**Description of the task:** Your task is to transcribe all the entries exactly, excluding pictures.
▶
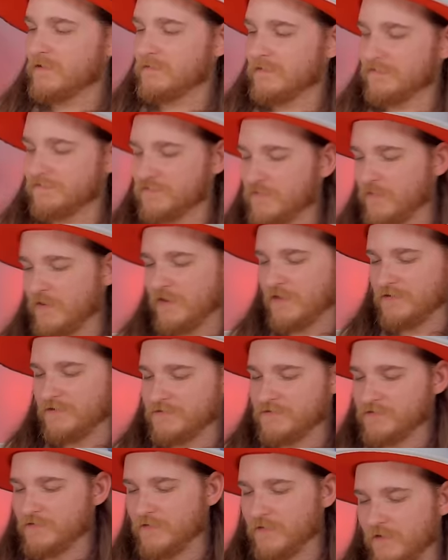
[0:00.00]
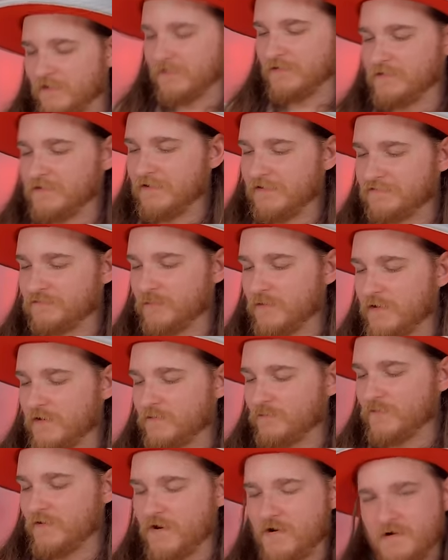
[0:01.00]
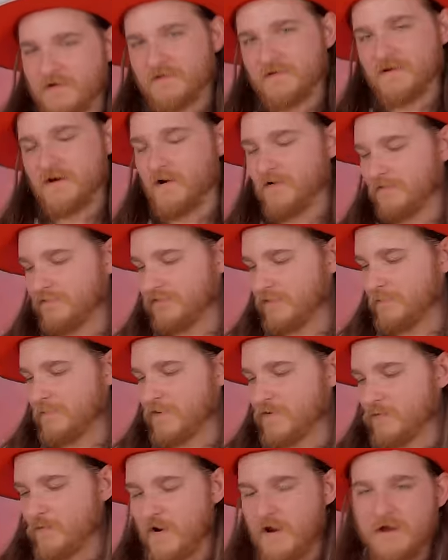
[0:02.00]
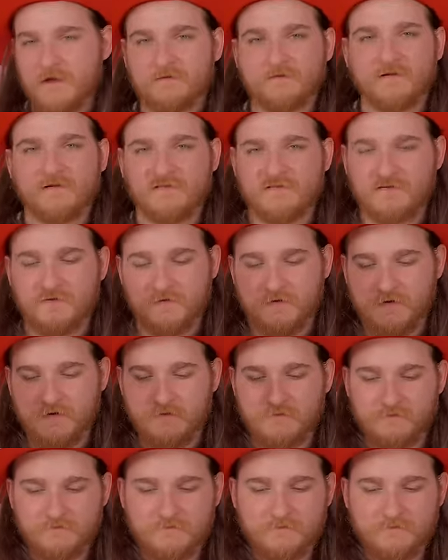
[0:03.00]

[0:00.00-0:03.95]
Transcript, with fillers: Let's go ahead and do it. This one, we already know. It's gonna be great. Let's do it.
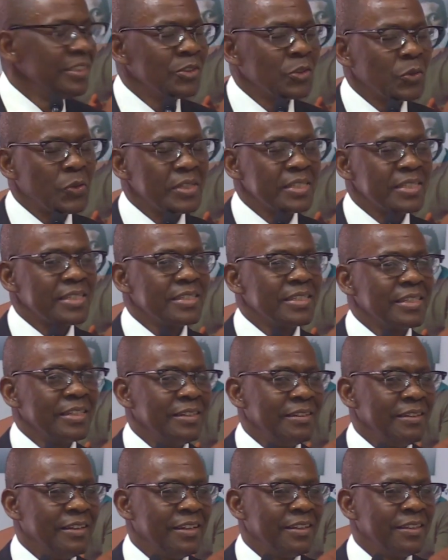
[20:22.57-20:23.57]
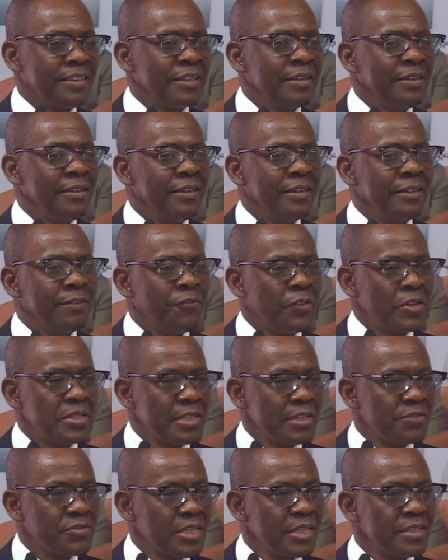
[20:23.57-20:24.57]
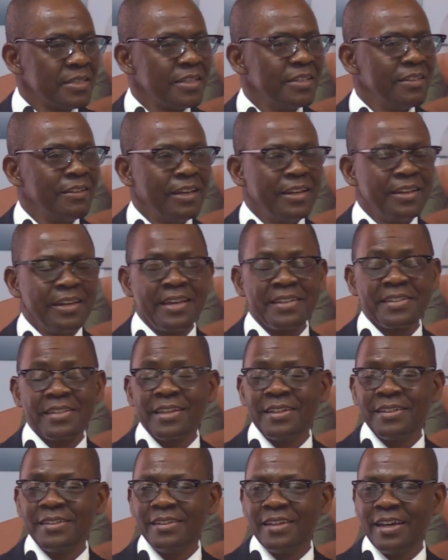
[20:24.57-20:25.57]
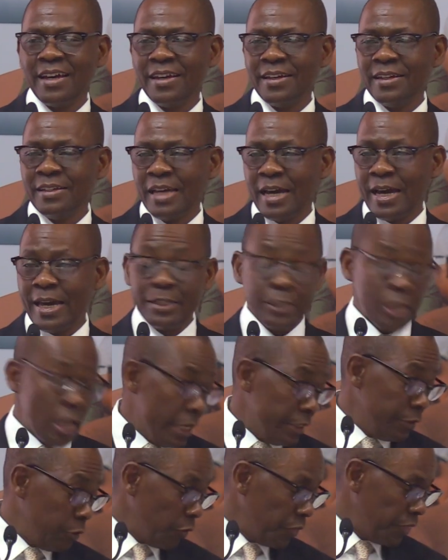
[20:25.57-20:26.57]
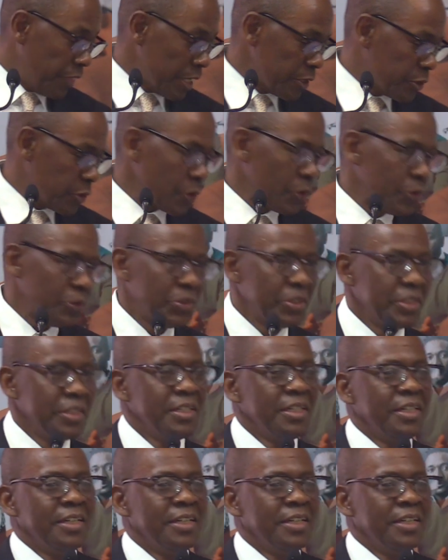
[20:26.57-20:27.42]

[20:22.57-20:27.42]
towards the festive season, and I said, I don't think so.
◀
**Answer below:**
[0:00.00]
[0:01.00]
[0:02.00]
[0:03.00]

[0:00.00-0:03.95]
Transcript, with fillers: Let's go ahead and do it. This one, we already know. It's gonna be great. Let's do it.
[20:22.57-20:23.57]
[20:23.57-20:24.57]
[20:24.57-20:25.57]
[20:25.57-20:26.57]
[20:26.57-20:27.42]

[20:22.57-20:27.42]
towards the festive season, and I said, I don't think so.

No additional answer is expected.